The first titan we see in the movie, a truly towering beast which knocks a hole in the outer wall, was well-animated and rendered, but kind of made the rest of the movie feel flat. Here was this awesome, smoke-covered monstrosity that we don’t see again until the very end, left instead with almost boring, dull monsters that don’t have any real agency or wow-factor for the majority of the films. The end fight against the first-seen titan was pretty cool, I’ll admit, but revealing the “big bad” at the beginning seems like a wasted opportunity which reduced the impact of the rest of the film.
My Ignorant Assumptions
I readily admit I am neither an expert on Japanese film history or media culture, and that I wasn’t the target audience of this movie. There was enough backstory given where I had a complete idea of what was going on, save for eye-rolling inconsistencies and character decisions as detailed above, but it was obviously a setting and story translated from one medium (episodic manga) to another (episodic TV anime) to another (movie). It seemed to focus on the “wrong” things from scene to scene, have large pacing issues, and keep character stereotypes intact when they are more fitting to some types of media than others.
It may be that the archetypal characters and the tropes they endlessly portrayed are respected or at least expected in Japanese film, I don’t know. Perhaps it’s something like the stock characters and stories seen in commedia dell’arte, where there are genre-defined roles and responsibilities that the audience are well-aware of, reducing the need for backstory or explanation of why a particular character is acting a particular way. Through my limited exposure with anime (namely Cowboy Bebop, Rurouni Kenshin, and some Hayao Miyazaki) I have become well-aware of many of the tropes displayed in Attack on Titan and know that they are not interesting to me, either as someone who studied theatre or as someone who enjoys watching movies.
Critics and fans seem to have given the films a thumbs-up, though reactions were much more mixed on sites like Rotten Tomatoes, which aggregates reviews and votes from around the web.
In Conclusion
My short answer for this movie is “don’t watch it.” There are other movies which have done different, and more interesting, takes on the same or similar premise, without the annoying and overwrought archetypes these movies brought to the fore. Both my wife and I spent more time discussing flaws with the movie than actually enjoying it, and I think both of us wish a different movie had come out that addressed the themes, even the exact same story, in a better manner. She’s watched far more anime in her life than I, but even she rolled her eyes at most of the characters and situations.

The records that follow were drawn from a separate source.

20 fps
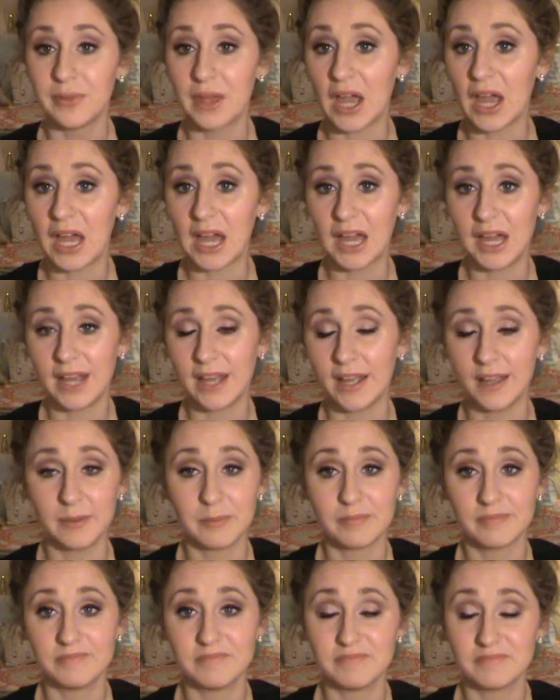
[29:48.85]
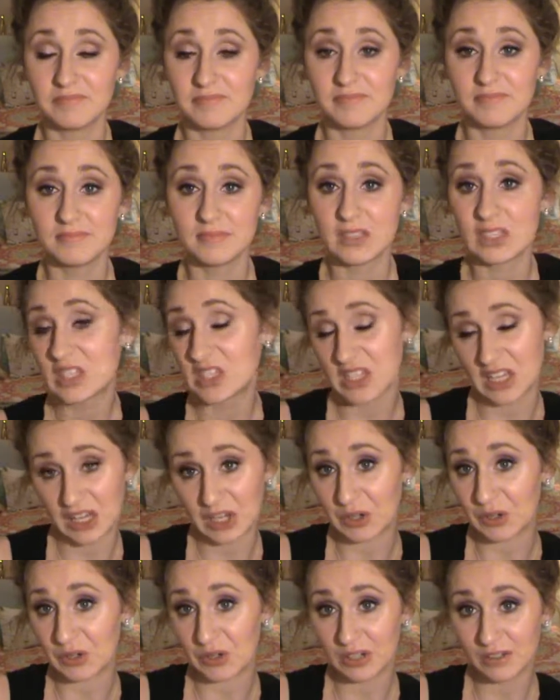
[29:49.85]
I'm
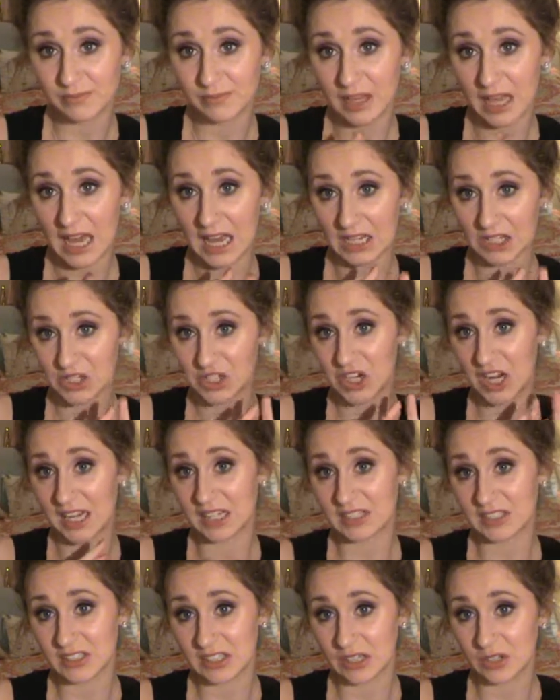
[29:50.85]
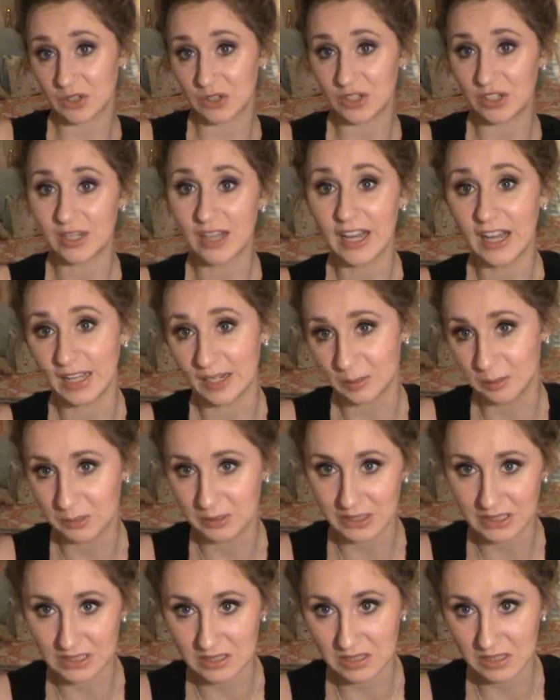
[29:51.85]
single, hashtag single, how to
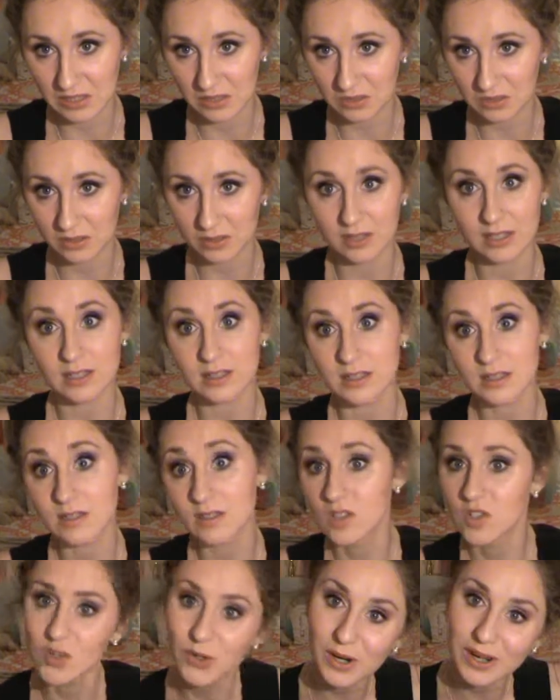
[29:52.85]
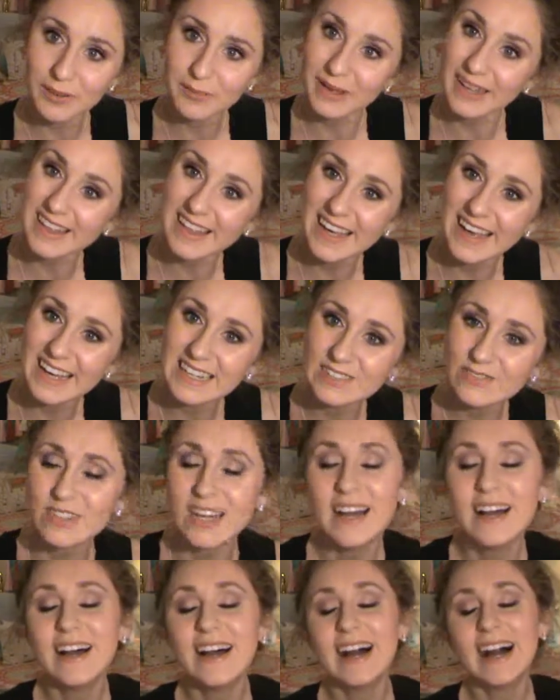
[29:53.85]
be single. That's the story of my
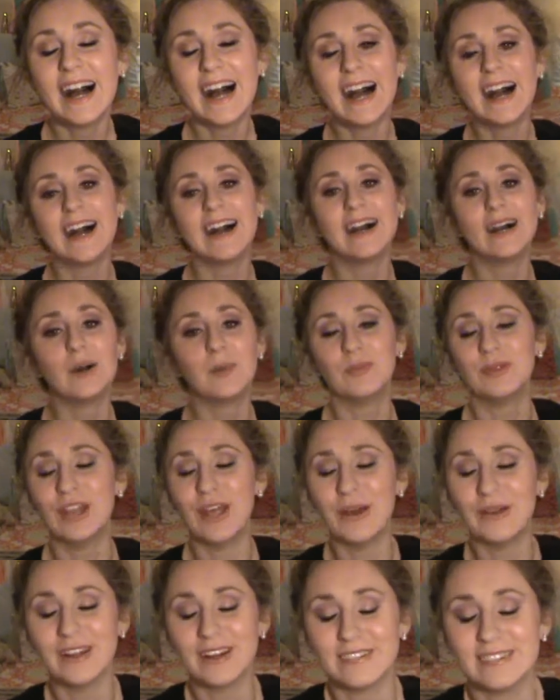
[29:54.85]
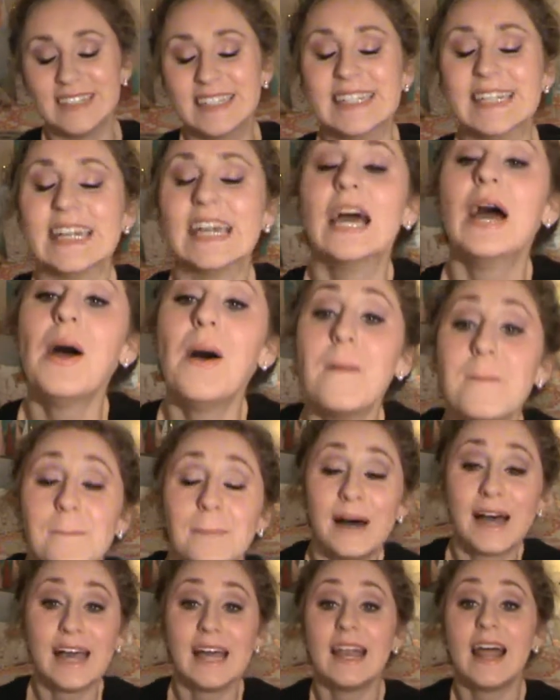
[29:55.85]
life. No, not really.
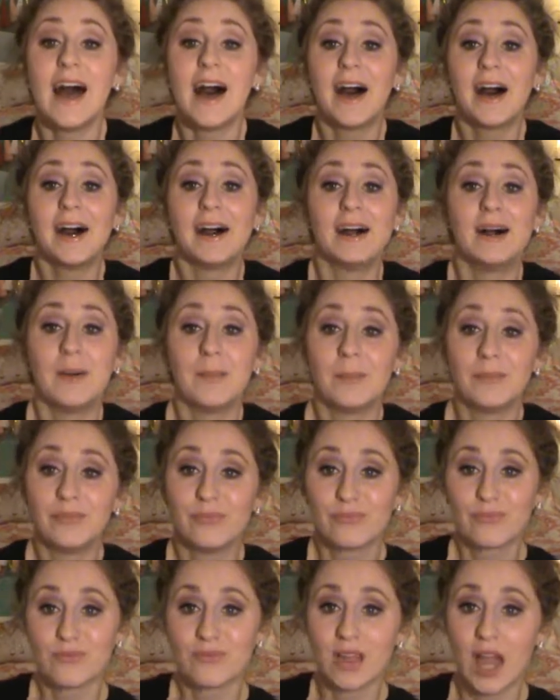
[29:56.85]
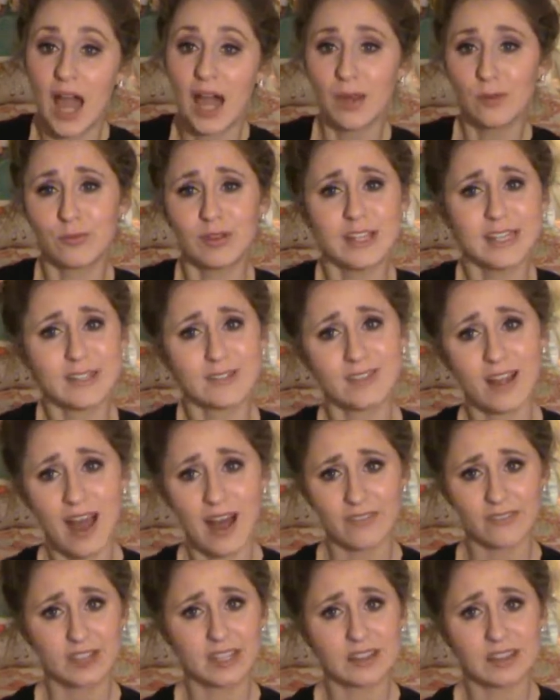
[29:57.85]
But, I really don't
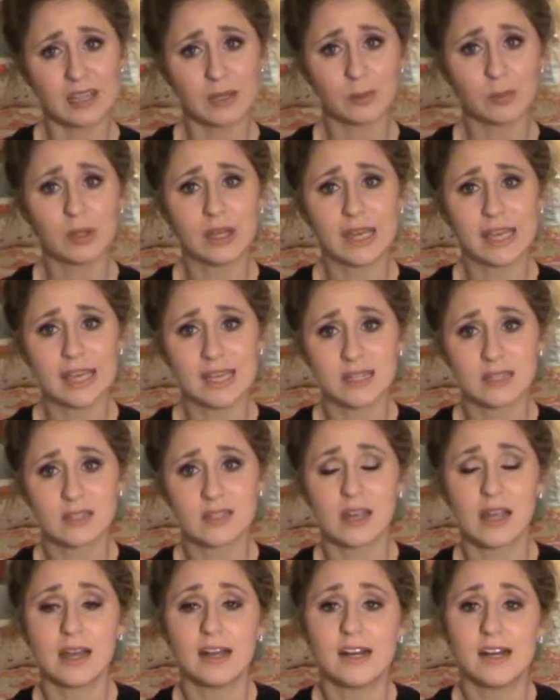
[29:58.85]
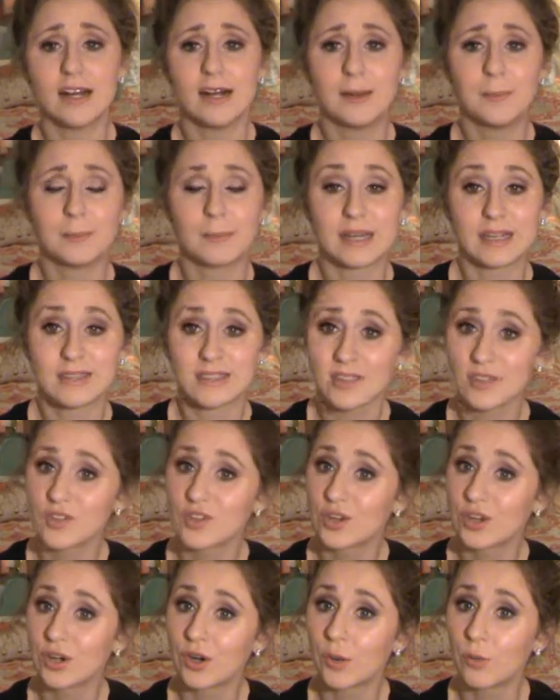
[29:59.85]
have anything planned. My
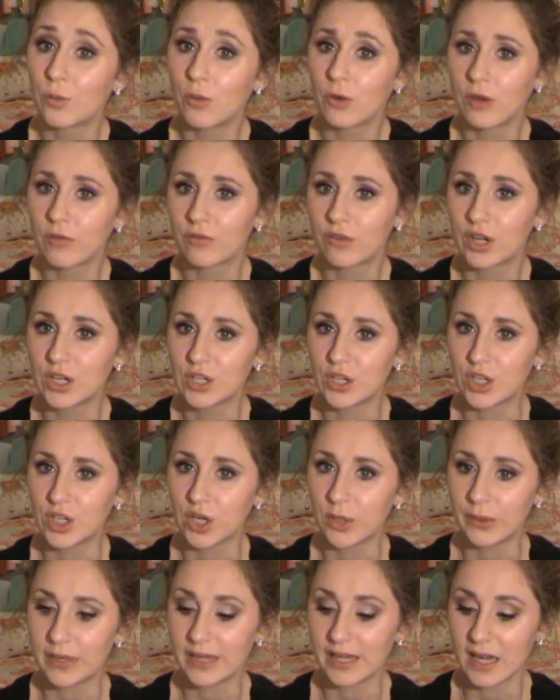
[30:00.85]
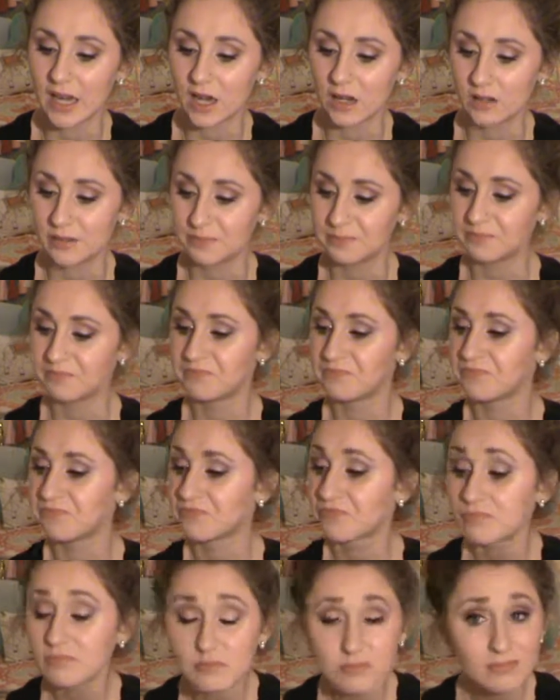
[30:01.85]
sister and her boyfriend are going out
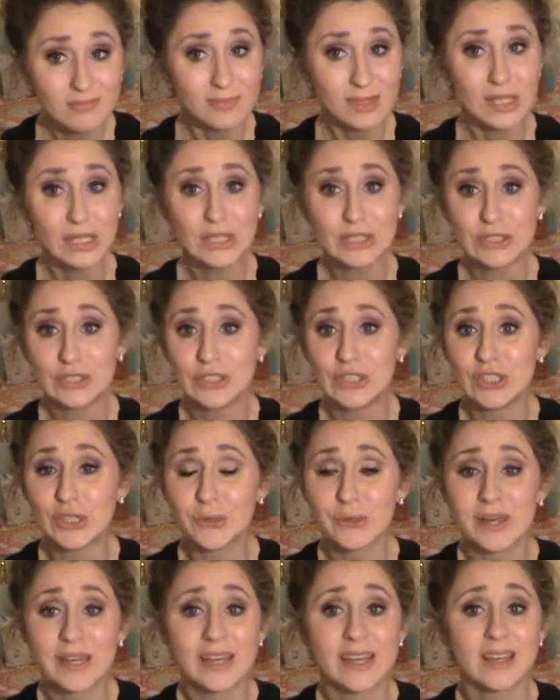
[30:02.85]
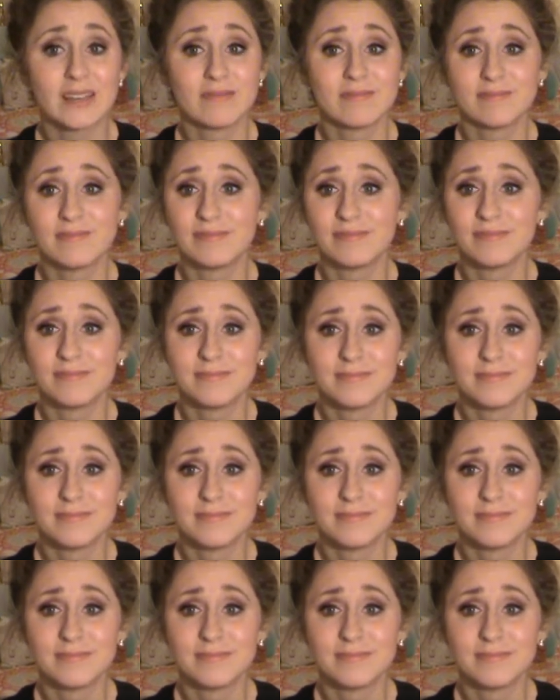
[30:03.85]
doing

I don’t mean to suggest this movie is without merit, because there are elements and moments that were well-crafted and -portrayed, but they are too few and too far between to justify watching the entire three and a half hour saga of bland overacting. This movie actually makes me less interested in the anime series, because if the filmmakers thought these were the most important parts to translate, I don’t think I could bear to sit through an extended series of the same content.